When you write out the records, keep every word exact and drop the pictures.
===== INPUT DATA =====
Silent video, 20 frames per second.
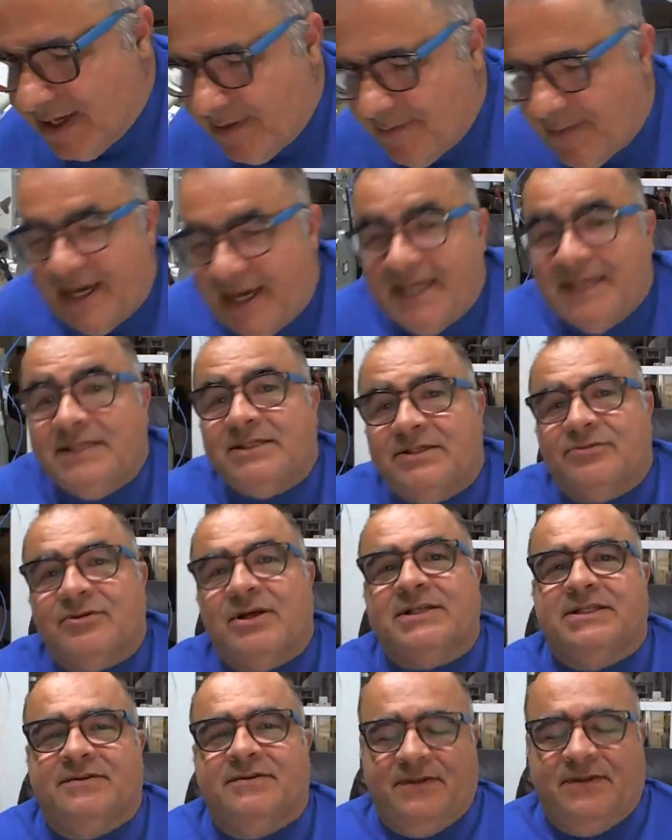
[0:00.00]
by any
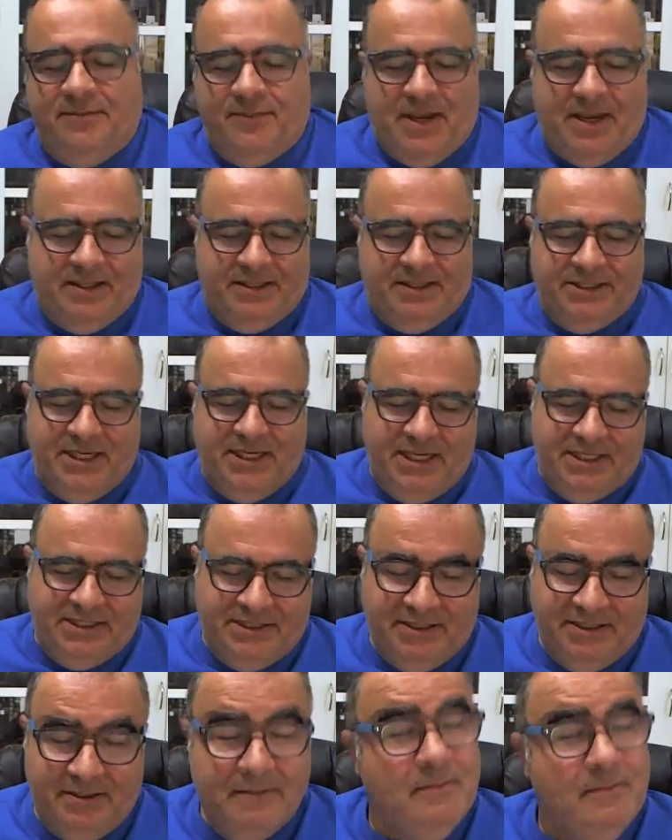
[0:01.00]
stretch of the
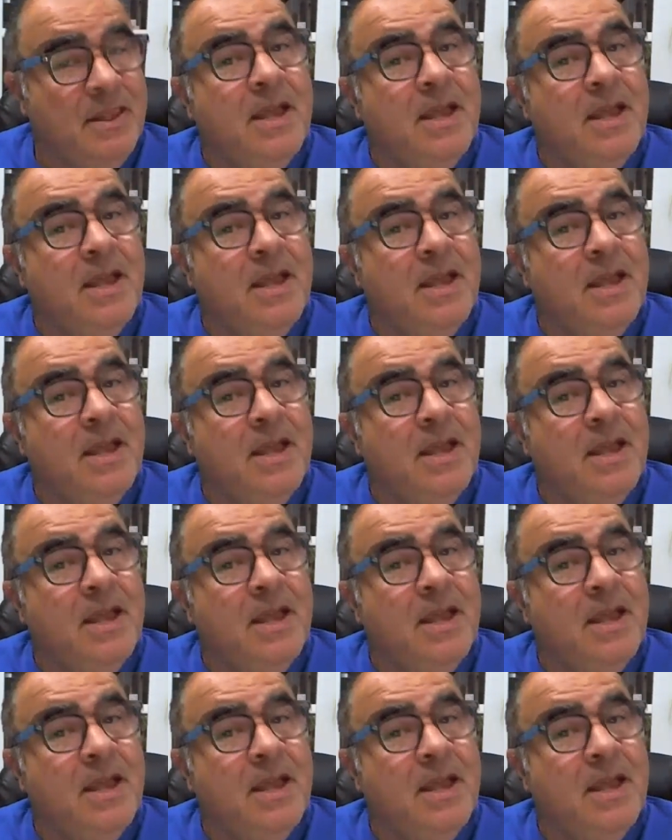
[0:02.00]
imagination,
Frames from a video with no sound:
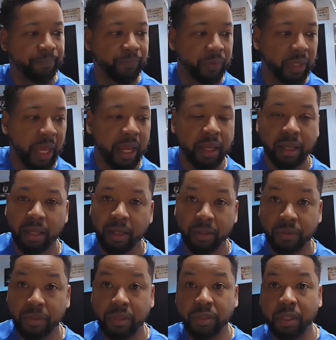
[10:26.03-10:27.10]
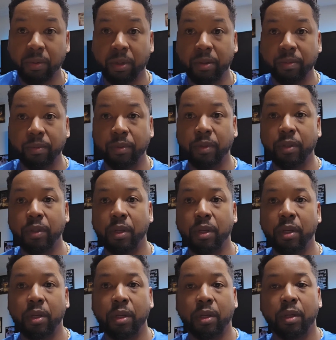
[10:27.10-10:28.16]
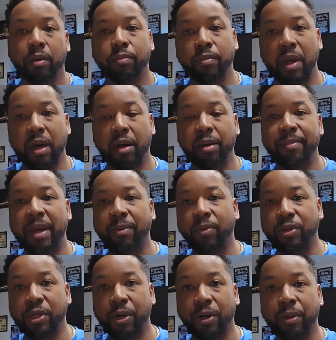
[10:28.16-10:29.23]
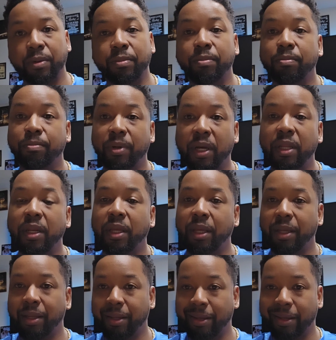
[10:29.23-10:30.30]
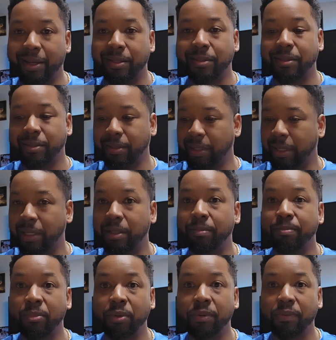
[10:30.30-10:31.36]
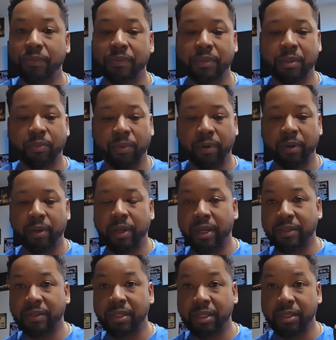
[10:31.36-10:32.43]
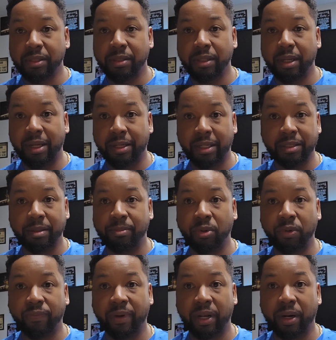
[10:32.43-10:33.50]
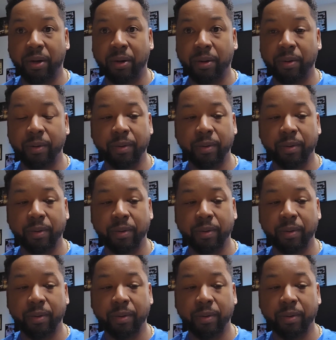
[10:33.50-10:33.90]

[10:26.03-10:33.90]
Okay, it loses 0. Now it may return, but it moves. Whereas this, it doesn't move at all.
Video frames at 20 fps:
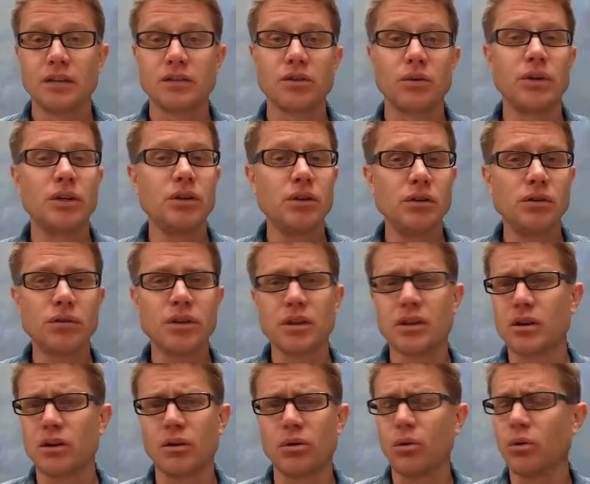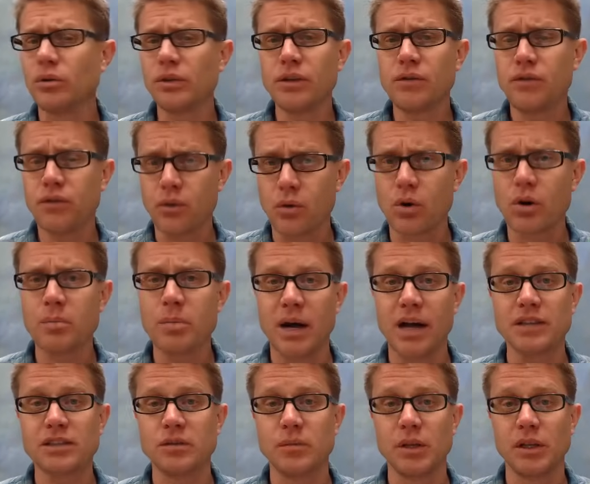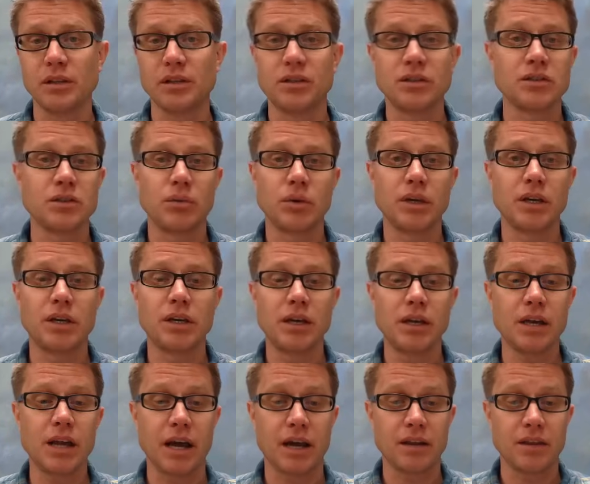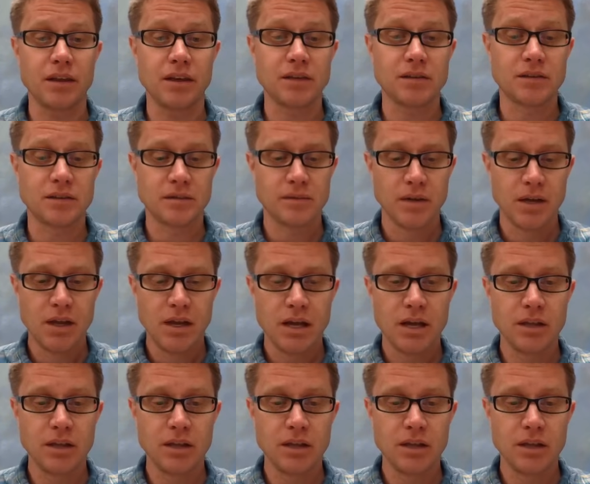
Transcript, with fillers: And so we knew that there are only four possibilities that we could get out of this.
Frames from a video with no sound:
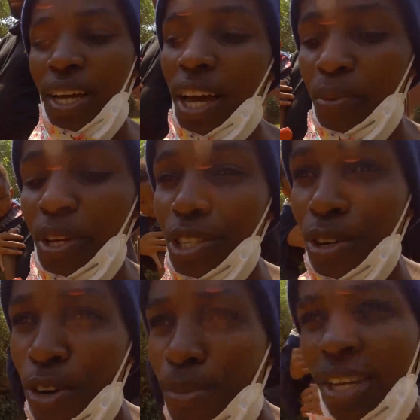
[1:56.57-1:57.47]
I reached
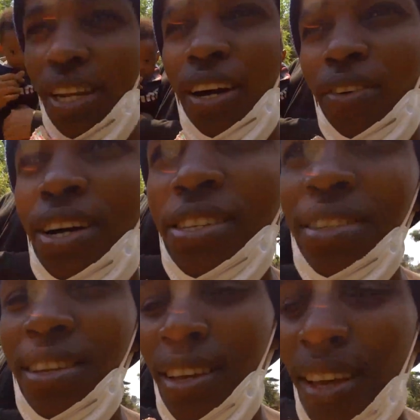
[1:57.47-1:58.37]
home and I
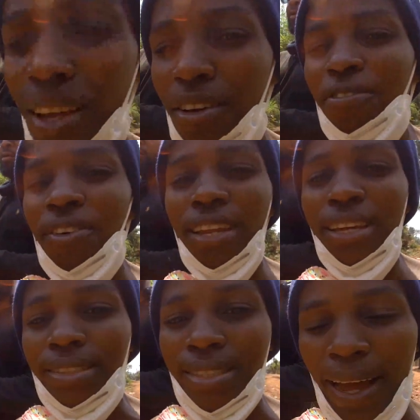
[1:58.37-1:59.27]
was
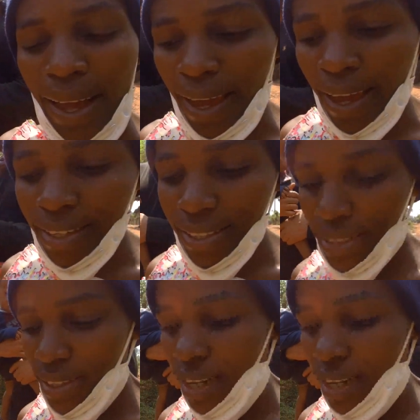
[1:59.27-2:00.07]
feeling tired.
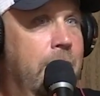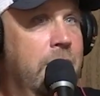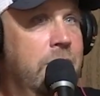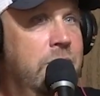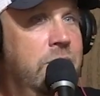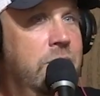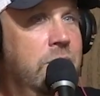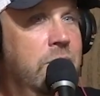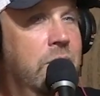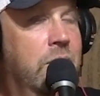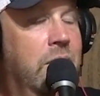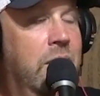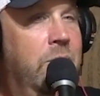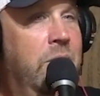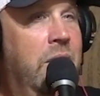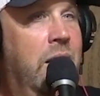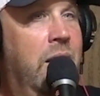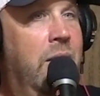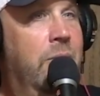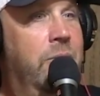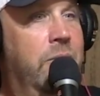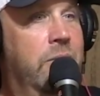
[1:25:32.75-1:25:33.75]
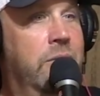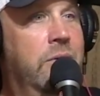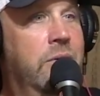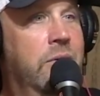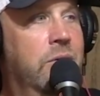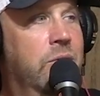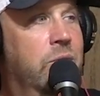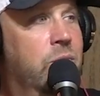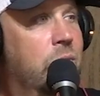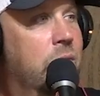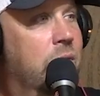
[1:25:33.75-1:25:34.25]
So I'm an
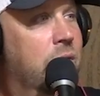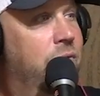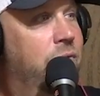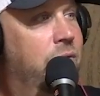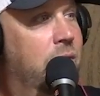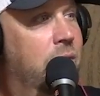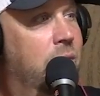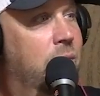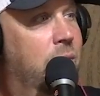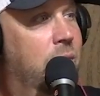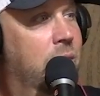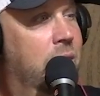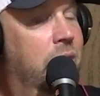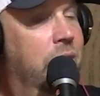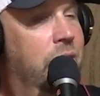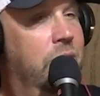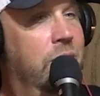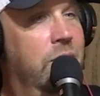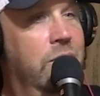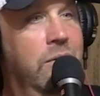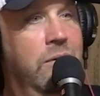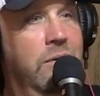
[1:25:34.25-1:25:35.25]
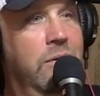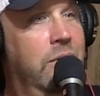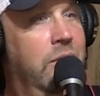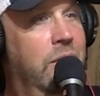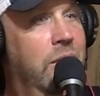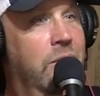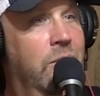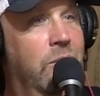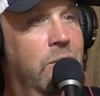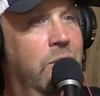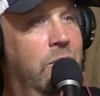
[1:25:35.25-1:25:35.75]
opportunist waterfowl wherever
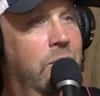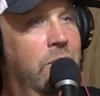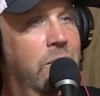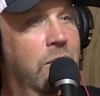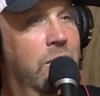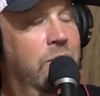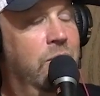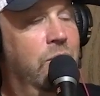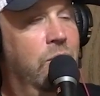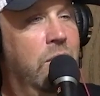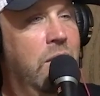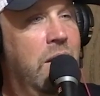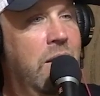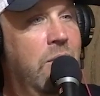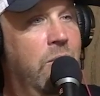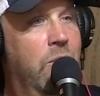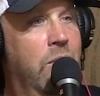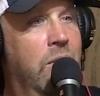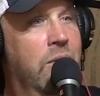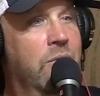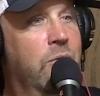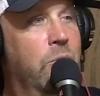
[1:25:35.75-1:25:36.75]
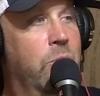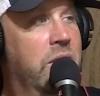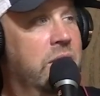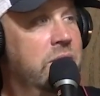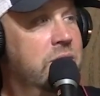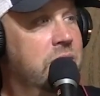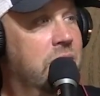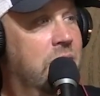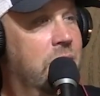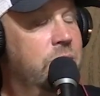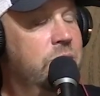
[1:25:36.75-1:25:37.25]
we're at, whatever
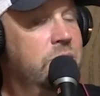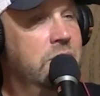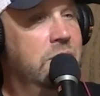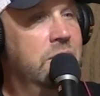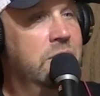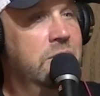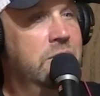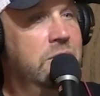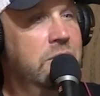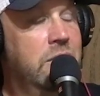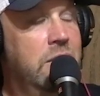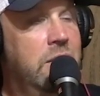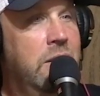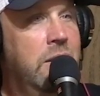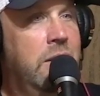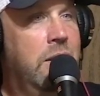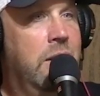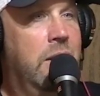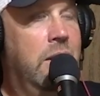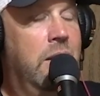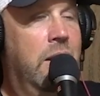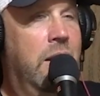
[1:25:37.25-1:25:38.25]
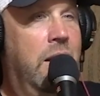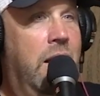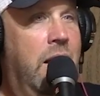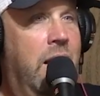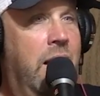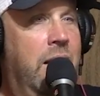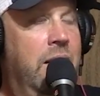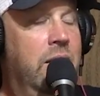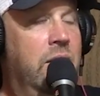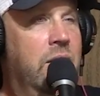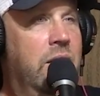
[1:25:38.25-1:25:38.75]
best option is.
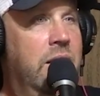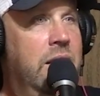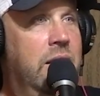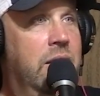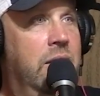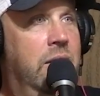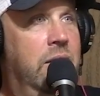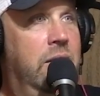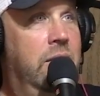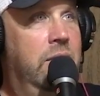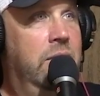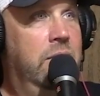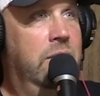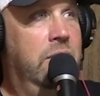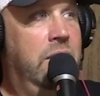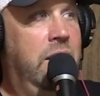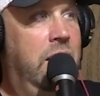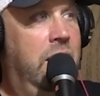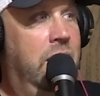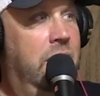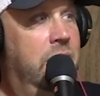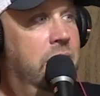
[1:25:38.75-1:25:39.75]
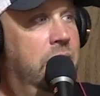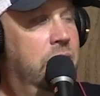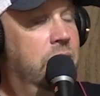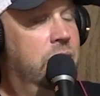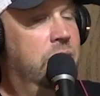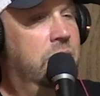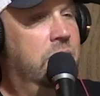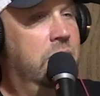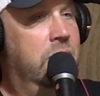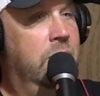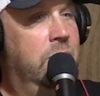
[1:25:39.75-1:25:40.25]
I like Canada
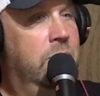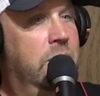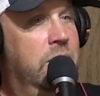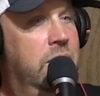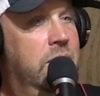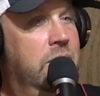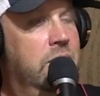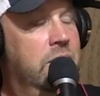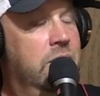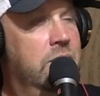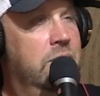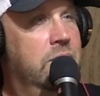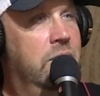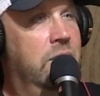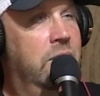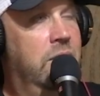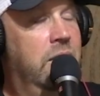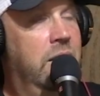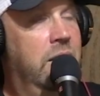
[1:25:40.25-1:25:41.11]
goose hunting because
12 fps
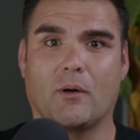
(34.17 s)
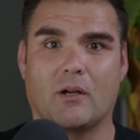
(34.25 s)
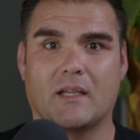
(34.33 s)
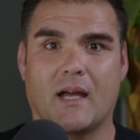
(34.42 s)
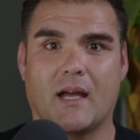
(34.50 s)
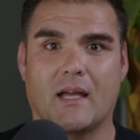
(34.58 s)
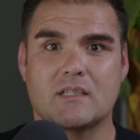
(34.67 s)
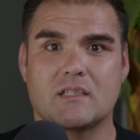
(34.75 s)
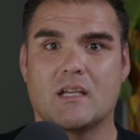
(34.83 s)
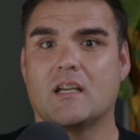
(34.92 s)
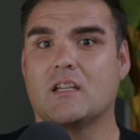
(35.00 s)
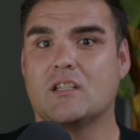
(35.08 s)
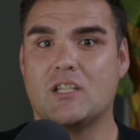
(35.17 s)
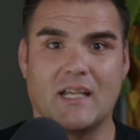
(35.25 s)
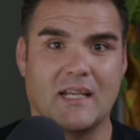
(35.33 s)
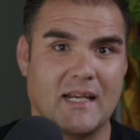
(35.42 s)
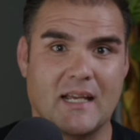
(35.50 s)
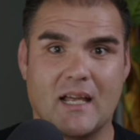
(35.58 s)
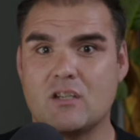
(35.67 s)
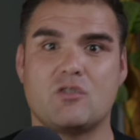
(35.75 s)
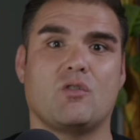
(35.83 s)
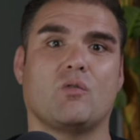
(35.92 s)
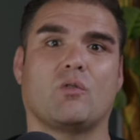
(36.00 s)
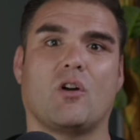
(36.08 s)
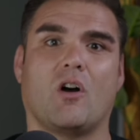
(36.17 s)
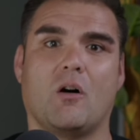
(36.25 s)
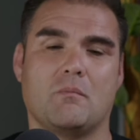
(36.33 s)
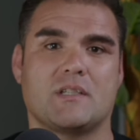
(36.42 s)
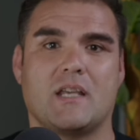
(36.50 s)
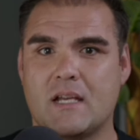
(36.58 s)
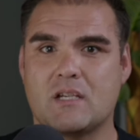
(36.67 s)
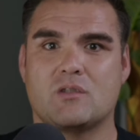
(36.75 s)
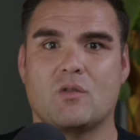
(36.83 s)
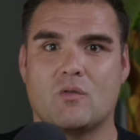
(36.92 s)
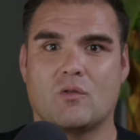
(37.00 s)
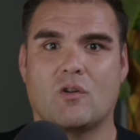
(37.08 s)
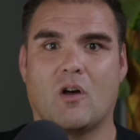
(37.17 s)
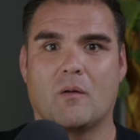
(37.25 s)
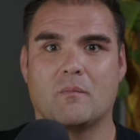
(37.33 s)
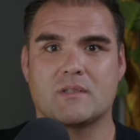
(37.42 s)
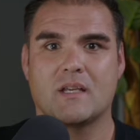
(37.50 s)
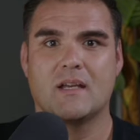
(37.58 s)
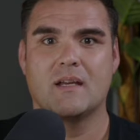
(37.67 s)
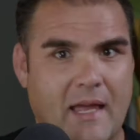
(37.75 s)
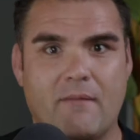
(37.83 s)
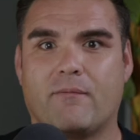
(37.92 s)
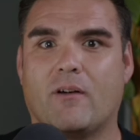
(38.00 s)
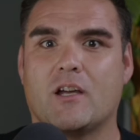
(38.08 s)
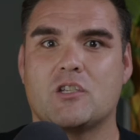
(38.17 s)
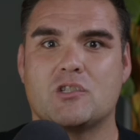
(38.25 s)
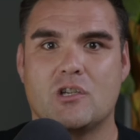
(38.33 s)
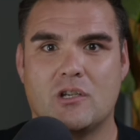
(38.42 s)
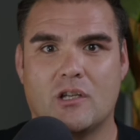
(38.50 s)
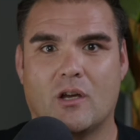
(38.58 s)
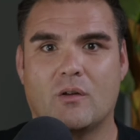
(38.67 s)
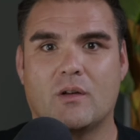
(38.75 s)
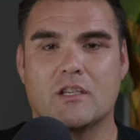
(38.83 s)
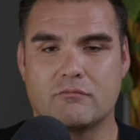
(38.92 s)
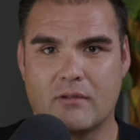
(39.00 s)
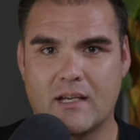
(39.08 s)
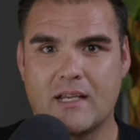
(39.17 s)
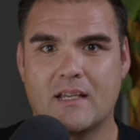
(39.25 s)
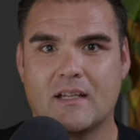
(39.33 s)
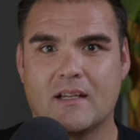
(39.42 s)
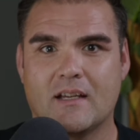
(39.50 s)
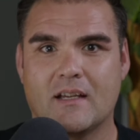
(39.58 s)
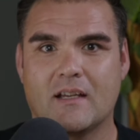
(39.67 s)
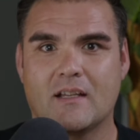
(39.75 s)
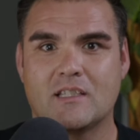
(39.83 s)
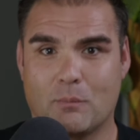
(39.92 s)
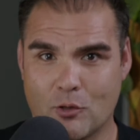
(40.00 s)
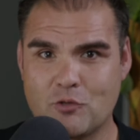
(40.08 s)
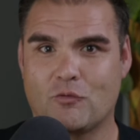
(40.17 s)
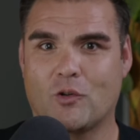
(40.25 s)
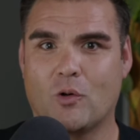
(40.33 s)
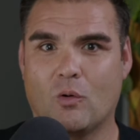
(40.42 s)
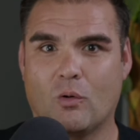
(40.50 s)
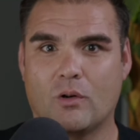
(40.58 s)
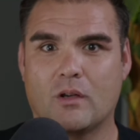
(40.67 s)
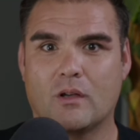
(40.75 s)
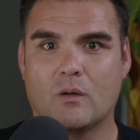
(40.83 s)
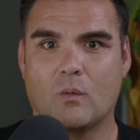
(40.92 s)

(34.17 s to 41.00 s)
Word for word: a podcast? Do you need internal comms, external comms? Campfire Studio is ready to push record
=====
RESPONSE AREA –
Silent video, 20 frames per second.
[0:00.00]
by any
[0:01.00]
stretch of the
[0:02.00]
imagination,
Frames from a video with no sound:
[10:26.03-10:27.10]
[10:27.10-10:28.16]
[10:28.16-10:29.23]
[10:29.23-10:30.30]
[10:30.30-10:31.36]
[10:31.36-10:32.43]
[10:32.43-10:33.50]
[10:33.50-10:33.90]

[10:26.03-10:33.90]
Okay, it loses 0. Now it may return, but it moves. Whereas this, it doesn't move at all.
Video frames at 20 fps:
Transcript, with fillers: And so we knew that there are only four possibilities that we could get out of this.
Frames from a video with no sound:
[1:56.57-1:57.47]
I reached
[1:57.47-1:58.37]
home and I
[1:58.37-1:59.27]
was
[1:59.27-2:00.07]
feeling tired.
[1:25:32.75-1:25:33.75]
[1:25:33.75-1:25:34.25]
So I'm an
[1:25:34.25-1:25:35.25]
[1:25:35.25-1:25:35.75]
opportunist waterfowl wherever
[1:25:35.75-1:25:36.75]
[1:25:36.75-1:25:37.25]
we're at, whatever
[1:25:37.25-1:25:38.25]
[1:25:38.25-1:25:38.75]
best option is.
[1:25:38.75-1:25:39.75]
[1:25:39.75-1:25:40.25]
I like Canada
[1:25:40.25-1:25:41.11]
goose hunting because
12 fps
(34.17 s)
(34.25 s)
(34.33 s)
(34.42 s)
(34.50 s)
(34.58 s)
(34.67 s)
(34.75 s)
(34.83 s)
(34.92 s)
(35.00 s)
(35.08 s)
(35.17 s)
(35.25 s)
(35.33 s)
(35.42 s)
(35.50 s)
(35.58 s)
(35.67 s)
(35.75 s)
(35.83 s)
(35.92 s)
(36.00 s)
(36.08 s)
(36.17 s)
(36.25 s)
(36.33 s)
(36.42 s)
(36.50 s)
(36.58 s)
(36.67 s)
(36.75 s)
(36.83 s)
(36.92 s)
(37.00 s)
(37.08 s)
(37.17 s)
(37.25 s)
(37.33 s)
(37.42 s)
(37.50 s)
(37.58 s)
(37.67 s)
(37.75 s)
(37.83 s)
(37.92 s)
(38.00 s)
(38.08 s)
(38.17 s)
(38.25 s)
(38.33 s)
(38.42 s)
(38.50 s)
(38.58 s)
(38.67 s)
(38.75 s)
(38.83 s)
(38.92 s)
(39.00 s)
(39.08 s)
(39.17 s)
(39.25 s)
(39.33 s)
(39.42 s)
(39.50 s)
(39.58 s)
(39.67 s)
(39.75 s)
(39.83 s)
(39.92 s)
(40.00 s)
(40.08 s)
(40.17 s)
(40.25 s)
(40.33 s)
(40.42 s)
(40.50 s)
(40.58 s)
(40.67 s)
(40.75 s)
(40.83 s)
(40.92 s)

(34.17 s to 41.00 s)
Word for word: a podcast? Do you need internal comms, external comms? Campfire Studio is ready to push record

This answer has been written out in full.